METRO CANADA / 7 mars 2011

 

Charlize Theron: «Il ne faut pas se taire»

L’actrice sud-africaine Charlize Theron s’implique depuis des années dans la lutte contre le viol des femmes dans son pays natal.
Aujourd’hui ambassadrice des Nations unies, elle s’attaque maintenant au problème sur toute la planète.
 

ELISABETH BRAW
METRO WORLD NEWS
Publié: 07 mars 2011
 

Charlize Theron n’a pas peur de parler de viol. C’est sans doute parce que son pays natal, l’Afrique du Sud, a un bien piètre bulletin à cet égard. Elle travaille désormais pour toutes les femmes victimes de viol. Métro s’est entretenu avec l’ambassadrice des Nations unies.
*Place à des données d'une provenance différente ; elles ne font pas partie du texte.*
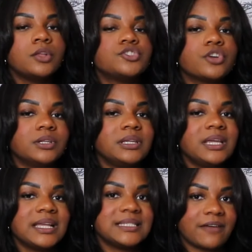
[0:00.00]
Journaling
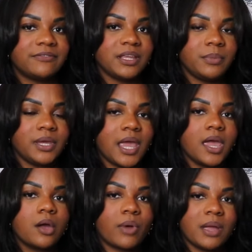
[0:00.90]
can definitely be
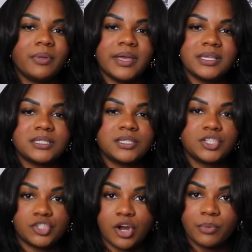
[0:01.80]
a great place to
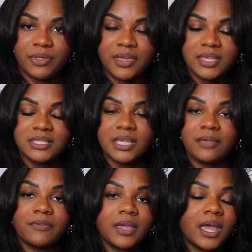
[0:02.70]
start with this.
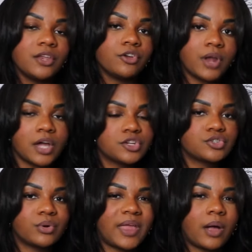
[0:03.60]
If again, you're not
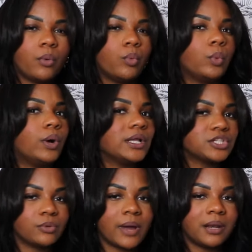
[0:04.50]
sure what
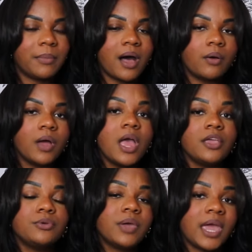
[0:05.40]
to write about,
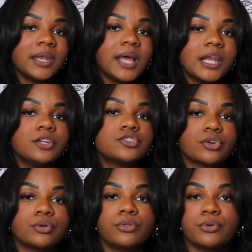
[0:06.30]
you can kind of
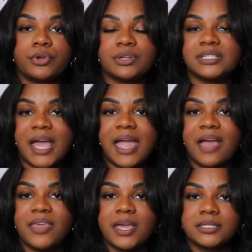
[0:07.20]
journal through your day. I
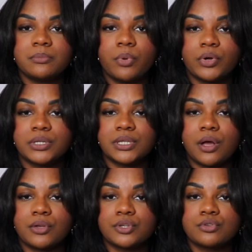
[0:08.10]
think it's important to
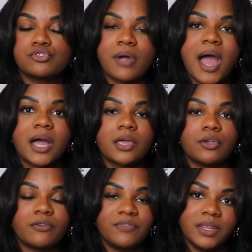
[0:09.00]
also track
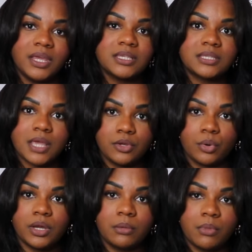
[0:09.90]
your feelings and
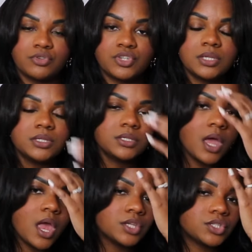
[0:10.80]
your emotions.
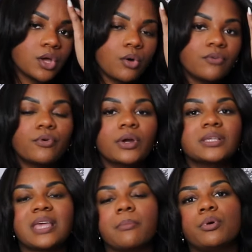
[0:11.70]
So for
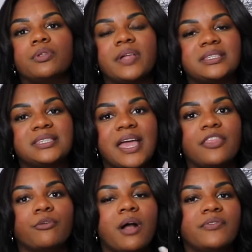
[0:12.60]
example, let's say
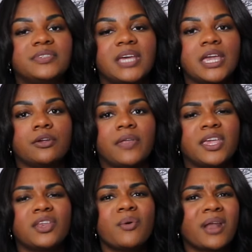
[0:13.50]
throughout the day, you're like,
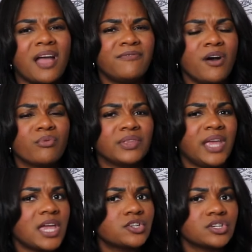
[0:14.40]
you know what, I felt
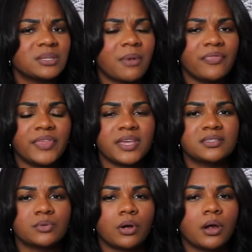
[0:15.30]
really anxious about
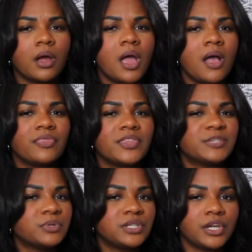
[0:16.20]
this, or this
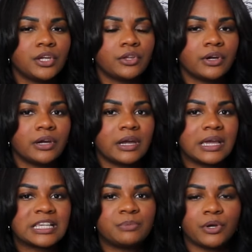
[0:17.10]
particular
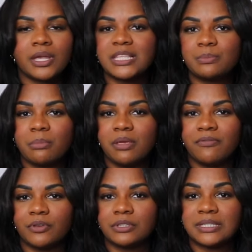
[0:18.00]
experience made me
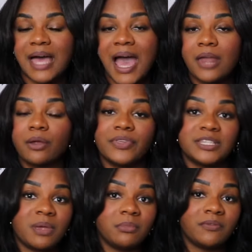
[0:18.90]
feel sad, or this
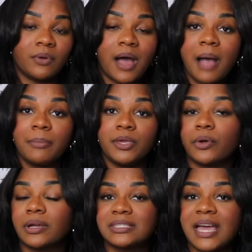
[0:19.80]
made me feel happy or
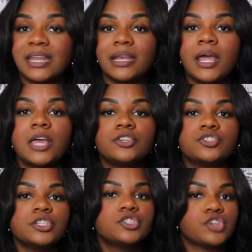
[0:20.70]
excited.
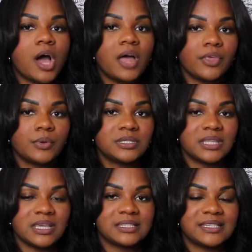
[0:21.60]
Just jot those
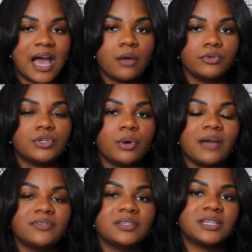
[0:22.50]
things down. You don't
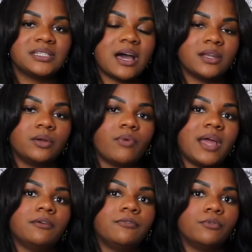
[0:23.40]
have to sit down and
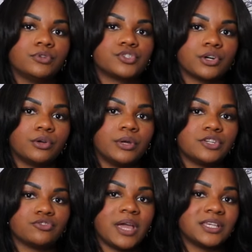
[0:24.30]
write a full journal
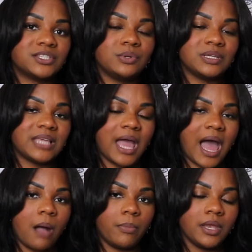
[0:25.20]
entry as soon as they
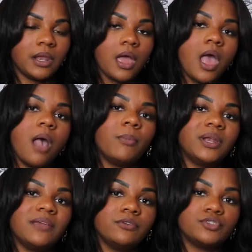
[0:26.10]
happen.
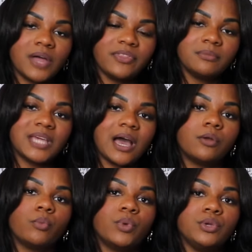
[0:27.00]
But if you jot them
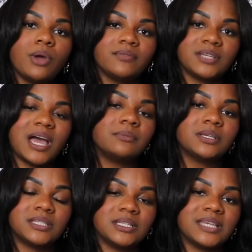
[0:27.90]
down, when you have time to
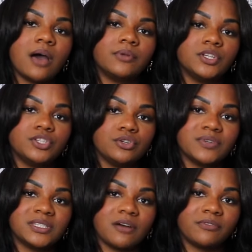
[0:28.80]
sit down and do
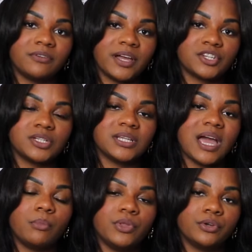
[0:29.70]
this self-reflection
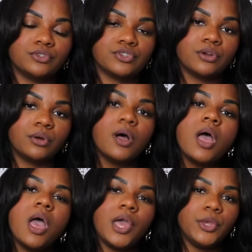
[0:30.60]
time with your journal,
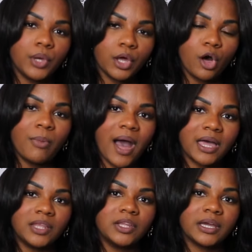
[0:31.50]
you can go back
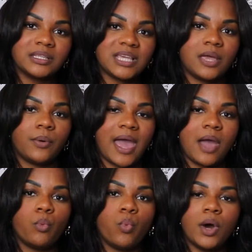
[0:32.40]
and look and say, okay,
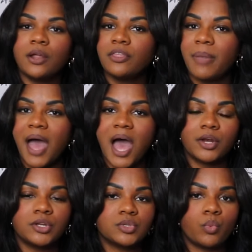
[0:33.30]
what are the
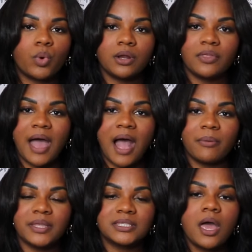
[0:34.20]
patterns? What are the
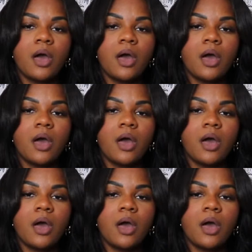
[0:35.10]
habits?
Pourquoi avez-vous choisi cette cause plutôt qu’une autre un peu plus joyeuse?
Je suis sud-africaine et l’Afrique du Sud est tristement notoire pour ses cas de viol. Le tiers des femmes dans mon pays ont été violées et on craint que la situation soit bien pire puisque les femmes se taisent généralement. En 1998, une organi­sation travaillant auprès de victimes m’a demandé de m’impliquer. Alors, j’ai accepté. Dès lors, le gouvernement sud-africain nous a mis des bâtons dans les roues parce qu’il craignait que le tourisme soit affecté. Le président a même donné une entrevue à la télévision lors de laquelle il a remis en question les statistiques. Il a dit : «Comment ça, il y a un viol toutes les minutes en Afrique du Sud? On se parle depuis cinq minutes, avez-vous été témoin d’un viol?» Ça m’a encore plus poussée à m’impliquer.
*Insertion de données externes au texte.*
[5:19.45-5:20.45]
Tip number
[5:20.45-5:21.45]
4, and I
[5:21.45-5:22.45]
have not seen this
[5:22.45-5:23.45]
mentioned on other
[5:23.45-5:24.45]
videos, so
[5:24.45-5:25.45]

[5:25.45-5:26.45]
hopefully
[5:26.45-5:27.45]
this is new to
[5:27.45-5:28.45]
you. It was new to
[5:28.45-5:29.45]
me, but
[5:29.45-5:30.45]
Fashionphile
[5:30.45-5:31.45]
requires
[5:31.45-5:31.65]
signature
Connaissez-vous des femmes qui se sont fait violer?
Oui. Si j’étais restée en Afrique du Sud, j’aurais pu être une victime aussi. Personne n’est à l’abri. Mais ce n’est pas pour cette raison que je m’implique. Les gens croient qu’il faut être touché personnel­le­ment par une cause pour y être sensible ou se mobiliser. Je ne pense pas de cette façon. J’ai seule­ment à cœur la situation grave qui sévit dans mon pays.

Dans Monster, vous personnifiiez une femme qui se vengeait d’avoir été blessée par des hommes en les tuant. Est-ce que les femmes ont un droit moral de vengeance?
Certaines femmes, surtout dans les pays où la violence sexuelle est répandue, ont été violées jusqu’à être mutilées. Je comprends qu’elles veuillent se venger. Mais qui suis-je pour dire comment les femmes devraient se sentir ou réagir?
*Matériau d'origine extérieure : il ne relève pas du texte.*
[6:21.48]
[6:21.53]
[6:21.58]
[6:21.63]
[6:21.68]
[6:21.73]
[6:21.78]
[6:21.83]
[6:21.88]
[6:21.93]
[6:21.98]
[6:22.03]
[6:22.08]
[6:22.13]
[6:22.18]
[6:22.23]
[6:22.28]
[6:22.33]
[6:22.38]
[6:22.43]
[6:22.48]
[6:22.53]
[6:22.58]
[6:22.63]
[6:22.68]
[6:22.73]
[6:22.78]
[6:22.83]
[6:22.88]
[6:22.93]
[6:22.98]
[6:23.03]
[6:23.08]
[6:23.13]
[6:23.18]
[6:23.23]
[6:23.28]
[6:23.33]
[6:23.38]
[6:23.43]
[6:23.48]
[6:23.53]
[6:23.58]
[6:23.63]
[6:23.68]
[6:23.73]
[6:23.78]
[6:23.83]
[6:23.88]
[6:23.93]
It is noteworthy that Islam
Au fil des ans, il y a eu plusieurs campagnes de sensibilisation pour stopper la violence sexuelle, mais rien ne bouge. Que faut-il faire?
Si je le savais, j’aurais gagné le prix Nobel de la paix. Oui, nous avons beaucoup parlé dans les dernières années, mais si arrêtons, les choses empireront. Les Nations unies ont mis beaucoup de pression sur le gouvernement de la République démocratique du Congo (RDC). Dernièrement, un colonel a été accusé et emprisonné pour avoir demandé à ses soldats de violer des femmes. Cinquante-neuf femmes ont été assez courageuses pour témoigner à son procès.

Comment vous sentez-vous lorsque vous rencontrez des victimes?
Un jour, j’ai rencontré un groupe de victimes en RDC. Elles étaient très heureuses et elles chantaient ensemble. Elles avaient été si violentées qu’elles avaient besoin d’opérations pour des fistules. Elles avaient donc des fuites et le plancher était couvert d’urine. Malgré tout, elles étaient heureuses. Puis, j’ai rencontré des femmes qui avaient été opérées. Une avait 79 ans et une autre 80. Comment ne pas vouloir aider ces femmes?

Des femmes violées peuvent donc malgré tout être heureuses. Qu’est-ce qui vous rend heureuse?
Ce travail est néanmoins enthousiasmant. Avant, je me frustrais rapidement quand je réalisais que je ne pouvais pas régler le problème. Maintenant, je pense aux femmes qui chantaient, à ces femmes qui prenaient le contrôle de leur vie dans de pareilles circonstances. C’est très inspirant. Plusieurs n’auraient par survécu à de telles épreuves. Ces femmes voulaient participer à la construction du village qui leur était promis. Leur leader avait 35 ans, comme moi. Je me suis identifiée à elle. C’était magnifique de la voir mener ces 60 femmes, probablement la première compagnie de construction féminine de la RDC! Et elles en étaient très fières. Cette journée m’a convaincue que mon travail était valorisant.